We do not disagree. The institutions we have today were founded in a different world. It is little short of miraculous that they work as well as they do. An enlargement of the UN Security Council is undoubtedly overdue: it is, as Mr Blair indicated, absurd that France and China are members, but not Germany or India. Ideally, the European Union would occupy a single Security Council seat. Until that and other radical changes gain acceptability, however, a simple expansion may be the best solution.

The idea of a humanitarian agency to bring together forecasting and relief work is a useful contribution, as is the concept of a UN environment agency with a stature commensurate with the significance of the issue. Mr Blair's support for the enhancement of the UN Secretary General's powers, however, needs to be treated with caution. The UN can only be as effective as its members want it to be. This can make for frustration. But if the upper echelon can easily ride roughshod over the rank and file, the legitimacy of the decisions will soon be called into question.

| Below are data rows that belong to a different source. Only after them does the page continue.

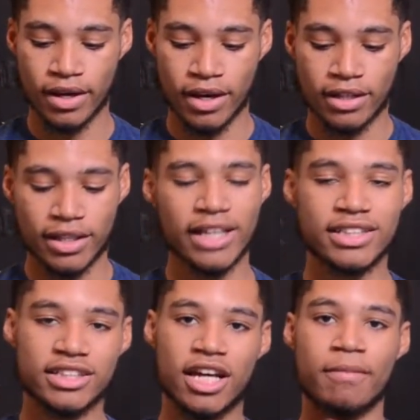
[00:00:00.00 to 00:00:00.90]
Ladies
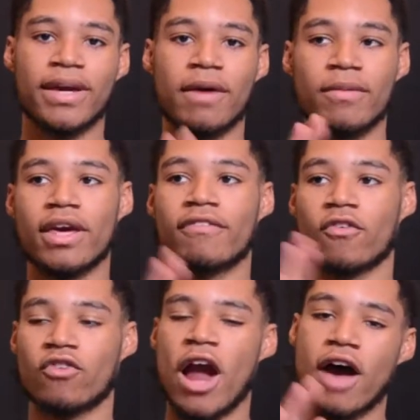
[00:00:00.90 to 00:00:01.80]
and gentlemen, can we give a
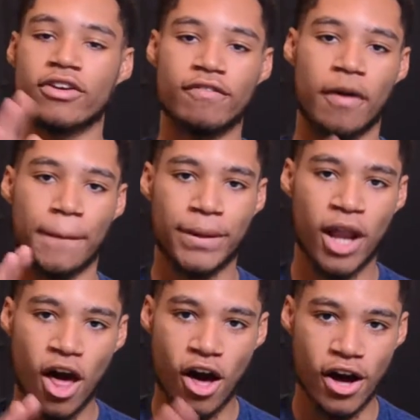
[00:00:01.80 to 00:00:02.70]
round of
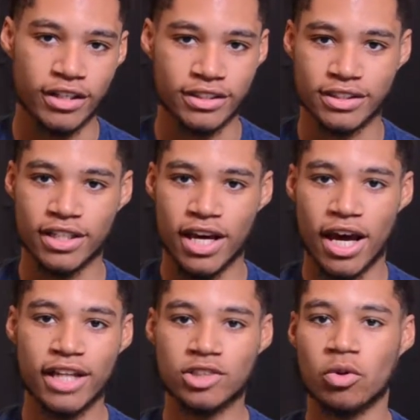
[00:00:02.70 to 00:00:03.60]
applause?
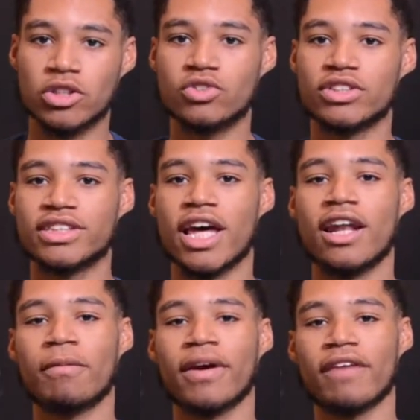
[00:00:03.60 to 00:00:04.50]
I just want you to stand
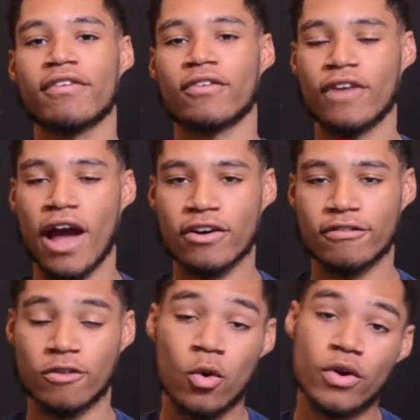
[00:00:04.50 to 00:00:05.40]
up and give a round
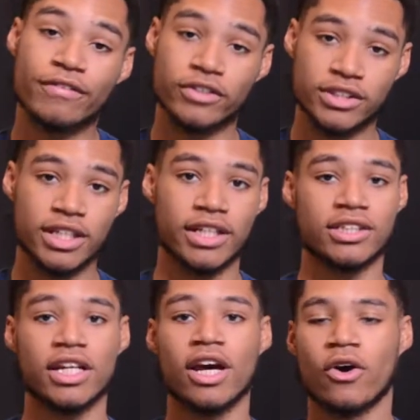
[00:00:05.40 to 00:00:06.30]
of, or if you're
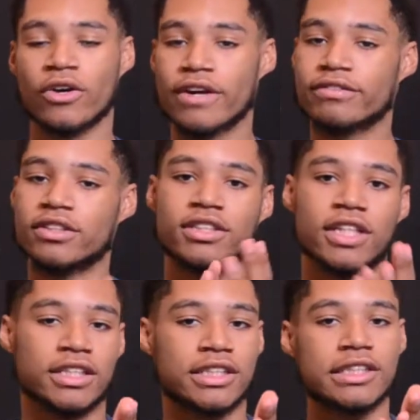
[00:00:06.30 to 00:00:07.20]
sitting, or give just
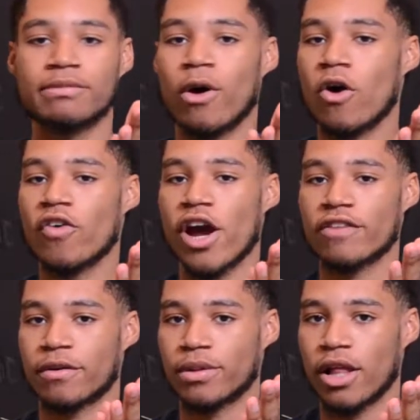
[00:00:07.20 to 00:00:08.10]
a small round
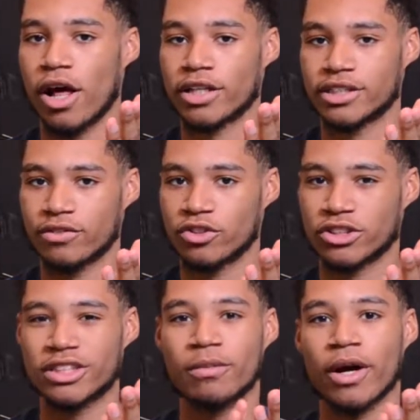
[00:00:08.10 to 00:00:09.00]
of applause if
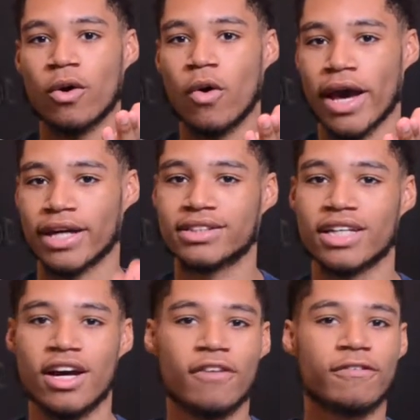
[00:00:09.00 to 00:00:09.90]
you're somewhere quiet,
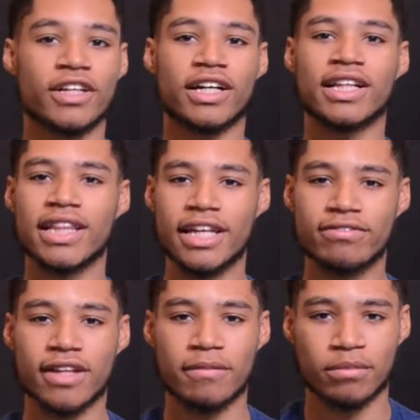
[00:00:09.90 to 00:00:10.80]
for the
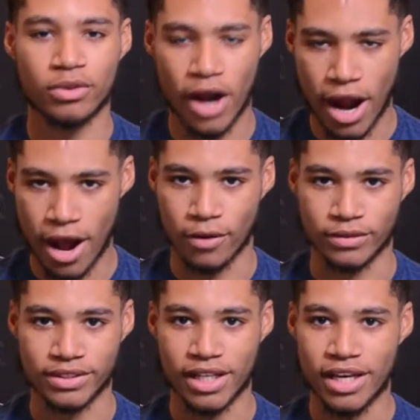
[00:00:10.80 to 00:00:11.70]
Cleveland
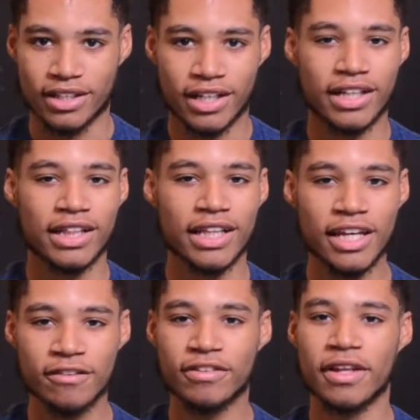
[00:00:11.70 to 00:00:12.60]
Browns. The
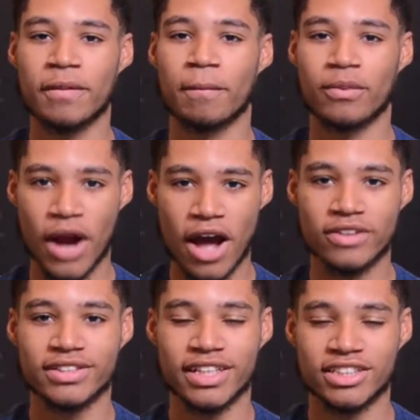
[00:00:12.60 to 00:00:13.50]
Cleveland
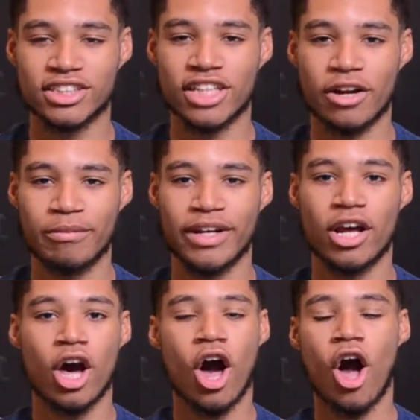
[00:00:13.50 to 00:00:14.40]
Browns, ladies and gentlemen,
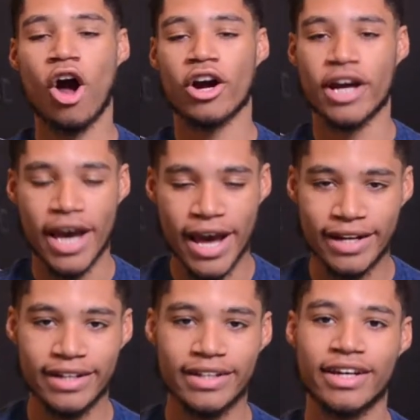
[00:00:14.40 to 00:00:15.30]
are
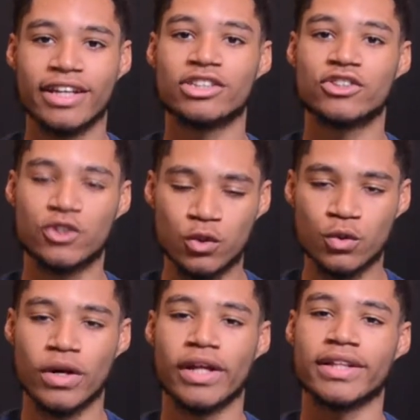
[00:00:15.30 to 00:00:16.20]
headed
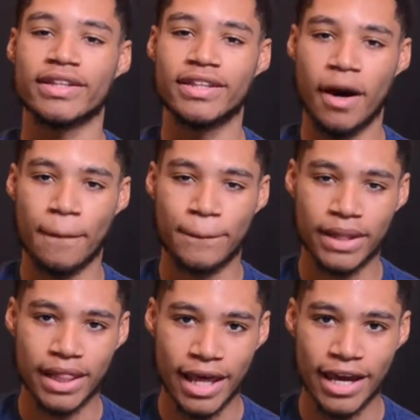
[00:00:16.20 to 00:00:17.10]
to the
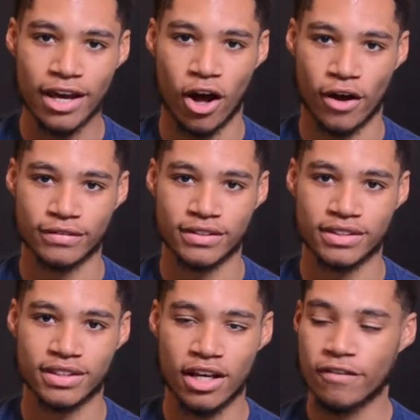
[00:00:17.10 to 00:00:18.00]

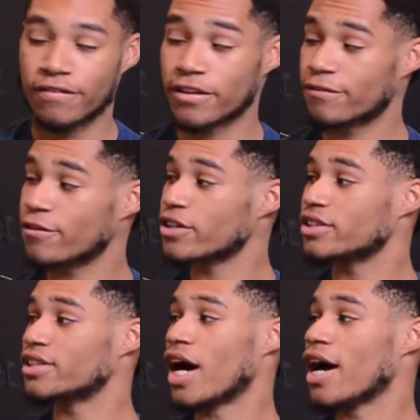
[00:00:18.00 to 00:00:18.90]
playoffs. For the
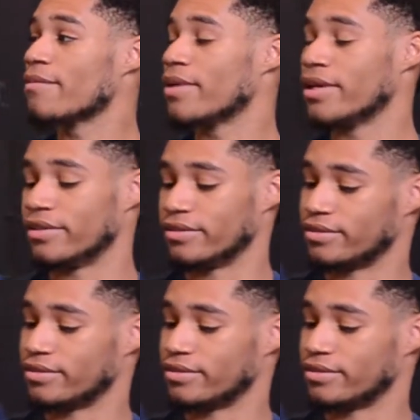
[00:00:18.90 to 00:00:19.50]
first time in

Some have interpreted Mr Blair's recent advocacy of international reform as tantamount to an application to become UN Secretary General. Without Iraq, this might have been a credible ambition. It is not any longer. Under Mr Blair's leadership, Britain flouted the will of the Security Council to invade Iraq. It is all very well to claim, as Mr Blair does at every opportunity, that the troops now in Iraq have the benefit of a UN mandate. Without the invasion, the question of legitimising the foreign troop presence would not have arisen.

Even now, Mr Blair seems to believe that the US-British failure to win a UN mandate for military action demonstrated a failure of the UN, rather than their own failure to convince. Until Mr Blair approaches the UN with more modesty, his zeal for reform will look less like an effort to modernise a valuable international institution and more like an attempt to create a UN that he could have bent to his will.